▸ What you are asked to do:
Return only the lines below starting at the line containing "[00:32:27.70 to 00:32:28.60]" and ending at the line containing "[00:32:34.90 to 00:32:35.80]", both included, exactly as they are and with no pictures.

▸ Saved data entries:
========================
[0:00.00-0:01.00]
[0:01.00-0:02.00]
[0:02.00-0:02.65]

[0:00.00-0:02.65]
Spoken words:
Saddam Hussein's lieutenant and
========================
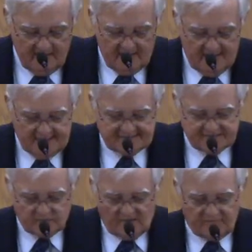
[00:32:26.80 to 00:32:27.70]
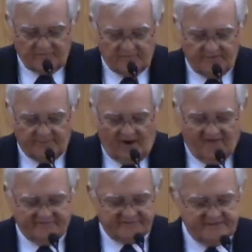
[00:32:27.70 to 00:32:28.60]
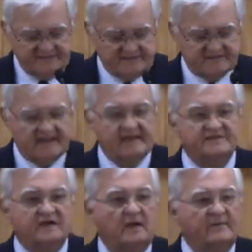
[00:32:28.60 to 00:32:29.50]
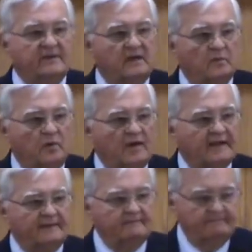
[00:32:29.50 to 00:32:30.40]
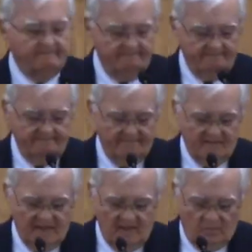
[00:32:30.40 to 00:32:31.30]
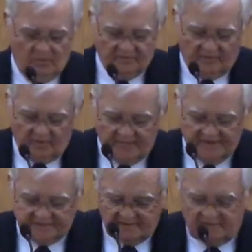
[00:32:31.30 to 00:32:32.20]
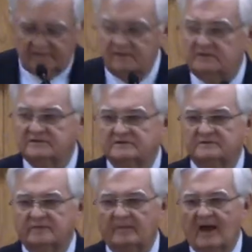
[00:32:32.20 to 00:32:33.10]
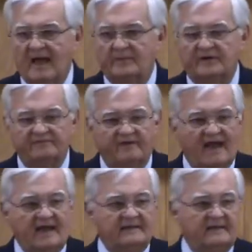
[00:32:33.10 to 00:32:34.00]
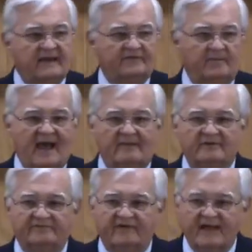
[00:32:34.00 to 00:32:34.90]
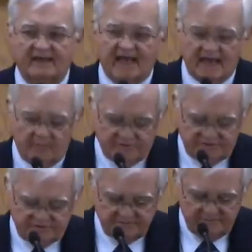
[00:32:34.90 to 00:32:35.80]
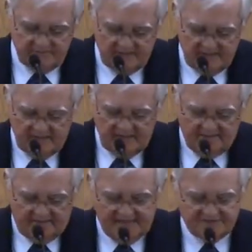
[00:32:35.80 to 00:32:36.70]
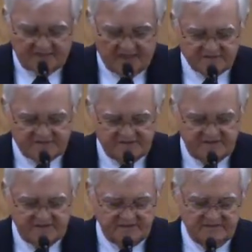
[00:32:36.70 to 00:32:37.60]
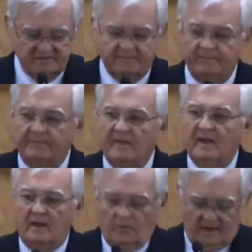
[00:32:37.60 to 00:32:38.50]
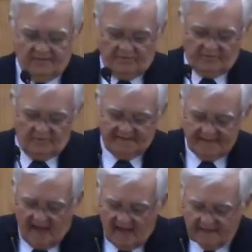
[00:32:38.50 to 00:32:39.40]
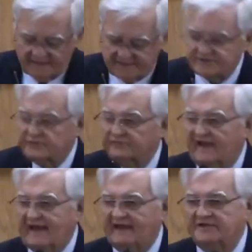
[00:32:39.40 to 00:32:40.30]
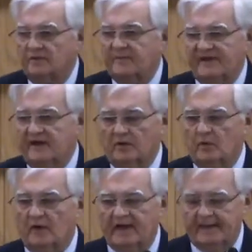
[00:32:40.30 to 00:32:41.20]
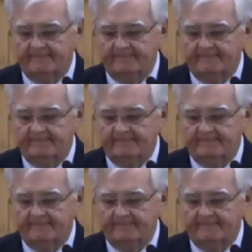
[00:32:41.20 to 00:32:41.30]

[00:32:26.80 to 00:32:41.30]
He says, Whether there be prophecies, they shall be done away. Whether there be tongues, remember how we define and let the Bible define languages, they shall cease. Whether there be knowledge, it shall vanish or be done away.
========================
▸ Result below:
[00:32:27.70 to 00:32:28.60]
[00:32:28.60 to 00:32:29.50]
[00:32:29.50 to 00:32:30.40]
[00:32:30.40 to 00:32:31.30]
[00:32:31.30 to 00:32:32.20]
[00:32:32.20 to 00:32:33.10]
[00:32:33.10 to 00:32:34.00]
[00:32:34.00 to 00:32:34.90]
[00:32:34.90 to 00:32:35.80]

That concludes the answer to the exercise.